Task statement: When you repeat the entries below, keep each word exactly as it is and drop the pictures.

Data for processing:
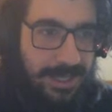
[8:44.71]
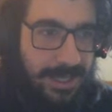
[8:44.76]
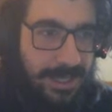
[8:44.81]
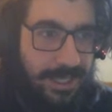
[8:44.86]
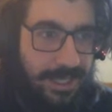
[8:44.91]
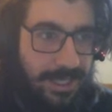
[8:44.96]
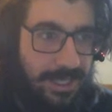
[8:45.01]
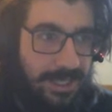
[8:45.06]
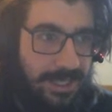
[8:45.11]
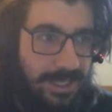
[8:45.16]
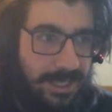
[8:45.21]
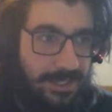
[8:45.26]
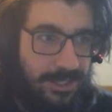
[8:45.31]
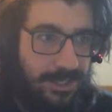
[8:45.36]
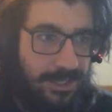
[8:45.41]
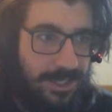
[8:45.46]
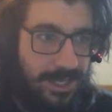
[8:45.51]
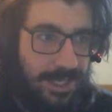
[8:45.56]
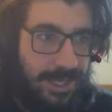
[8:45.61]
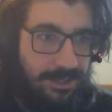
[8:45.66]
Like that's
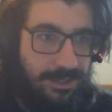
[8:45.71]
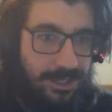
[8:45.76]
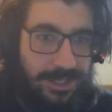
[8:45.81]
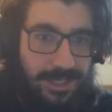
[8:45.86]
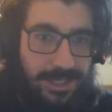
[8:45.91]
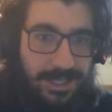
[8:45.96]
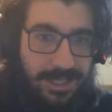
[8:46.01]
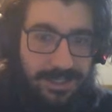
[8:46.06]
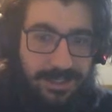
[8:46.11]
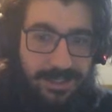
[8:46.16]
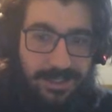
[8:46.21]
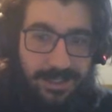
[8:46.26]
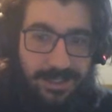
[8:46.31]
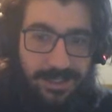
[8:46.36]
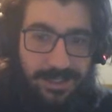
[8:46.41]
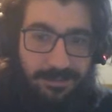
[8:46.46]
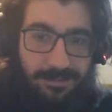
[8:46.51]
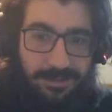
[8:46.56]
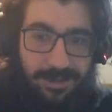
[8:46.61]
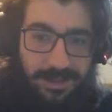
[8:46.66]
just how shit is in
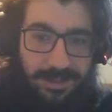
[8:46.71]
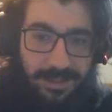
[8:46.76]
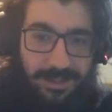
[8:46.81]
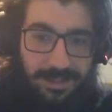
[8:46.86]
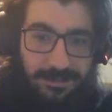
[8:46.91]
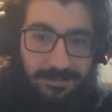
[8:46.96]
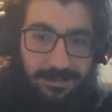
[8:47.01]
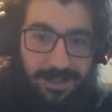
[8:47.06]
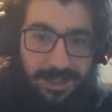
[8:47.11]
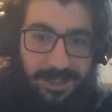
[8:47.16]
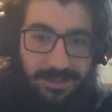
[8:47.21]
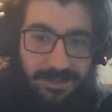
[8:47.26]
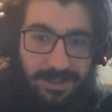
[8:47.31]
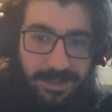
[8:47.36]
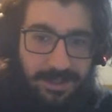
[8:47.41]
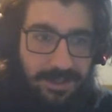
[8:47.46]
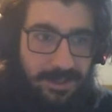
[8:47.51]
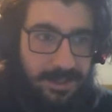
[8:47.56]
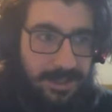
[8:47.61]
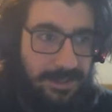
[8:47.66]
the world we live
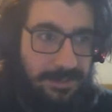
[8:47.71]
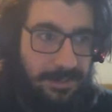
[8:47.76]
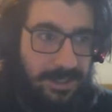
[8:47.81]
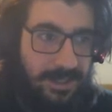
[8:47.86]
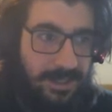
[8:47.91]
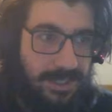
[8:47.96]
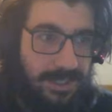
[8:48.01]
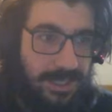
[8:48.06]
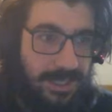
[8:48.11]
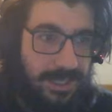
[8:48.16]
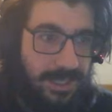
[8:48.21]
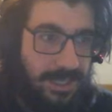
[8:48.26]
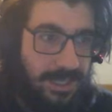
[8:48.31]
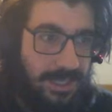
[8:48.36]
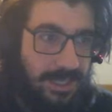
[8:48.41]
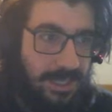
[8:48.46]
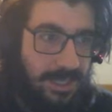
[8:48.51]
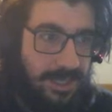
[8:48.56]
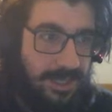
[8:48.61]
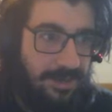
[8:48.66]
in, especially in like a gig
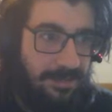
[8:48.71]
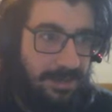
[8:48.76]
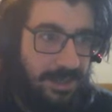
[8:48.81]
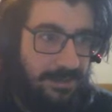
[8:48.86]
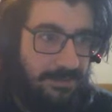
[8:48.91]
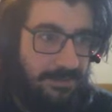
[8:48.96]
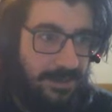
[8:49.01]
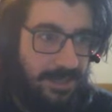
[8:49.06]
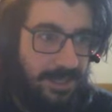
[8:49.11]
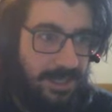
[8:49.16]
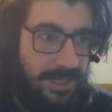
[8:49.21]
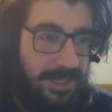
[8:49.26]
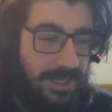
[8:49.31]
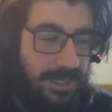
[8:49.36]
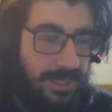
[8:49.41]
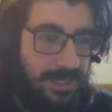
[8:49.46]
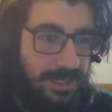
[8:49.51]
economy, I feel like.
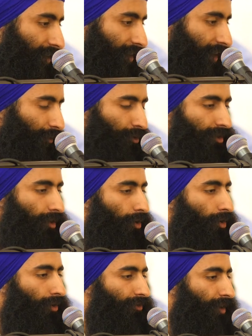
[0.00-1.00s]
And we say,
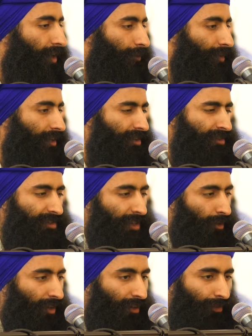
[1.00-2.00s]
oh, vibe, that doesn't
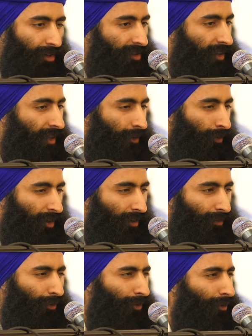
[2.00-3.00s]
sound like a very Sikhi word.
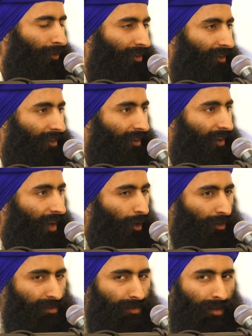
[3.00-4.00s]
Oh, how
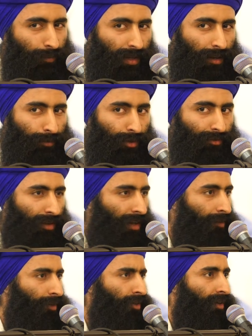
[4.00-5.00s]
can something pick up your
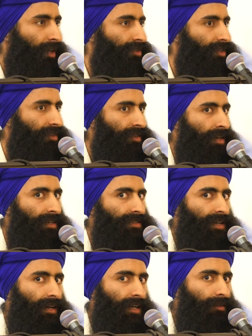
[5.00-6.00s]
vibe? Okay, jitthe
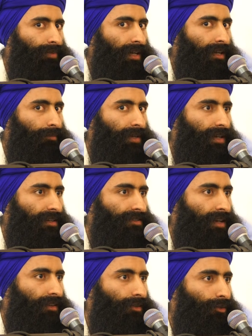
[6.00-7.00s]
jaye behe mera
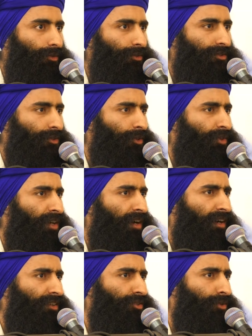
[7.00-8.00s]
Satguru so
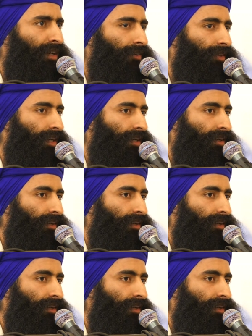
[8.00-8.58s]
than suhava.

Solution:
[8:44.71]
[8:44.76]
[8:44.81]
[8:44.86]
[8:44.91]
[8:44.96]
[8:45.01]
[8:45.06]
[8:45.11]
[8:45.16]
[8:45.21]
[8:45.26]
[8:45.31]
[8:45.36]
[8:45.41]
[8:45.46]
[8:45.51]
[8:45.56]
[8:45.61]
[8:45.66]
Like that's
[8:45.71]
[8:45.76]
[8:45.81]
[8:45.86]
[8:45.91]
[8:45.96]
[8:46.01]
[8:46.06]
[8:46.11]
[8:46.16]
[8:46.21]
[8:46.26]
[8:46.31]
[8:46.36]
[8:46.41]
[8:46.46]
[8:46.51]
[8:46.56]
[8:46.61]
[8:46.66]
just how shit is in
[8:46.71]
[8:46.76]
[8:46.81]
[8:46.86]
[8:46.91]
[8:46.96]
[8:47.01]
[8:47.06]
[8:47.11]
[8:47.16]
[8:47.21]
[8:47.26]
[8:47.31]
[8:47.36]
[8:47.41]
[8:47.46]
[8:47.51]
[8:47.56]
[8:47.61]
[8:47.66]
the world we live
[8:47.71]
[8:47.76]
[8:47.81]
[8:47.86]
[8:47.91]
[8:47.96]
[8:48.01]
[8:48.06]
[8:48.11]
[8:48.16]
[8:48.21]
[8:48.26]
[8:48.31]
[8:48.36]
[8:48.41]
[8:48.46]
[8:48.51]
[8:48.56]
[8:48.61]
[8:48.66]
in, especially in like a gig
[8:48.71]
[8:48.76]
[8:48.81]
[8:48.86]
[8:48.91]
[8:48.96]
[8:49.01]
[8:49.06]
[8:49.11]
[8:49.16]
[8:49.21]
[8:49.26]
[8:49.31]
[8:49.36]
[8:49.41]
[8:49.46]
[8:49.51]
economy, I feel like.
[0.00-1.00s]
And we say,
[1.00-2.00s]
oh, vibe, that doesn't
[2.00-3.00s]
sound like a very Sikhi word.
[3.00-4.00s]
Oh, how
[4.00-5.00s]
can something pick up your
[5.00-6.00s]
vibe? Okay, jitthe
[6.00-7.00s]
jaye behe mera
[7.00-8.00s]
Satguru so
[8.00-8.58s]
than suhava.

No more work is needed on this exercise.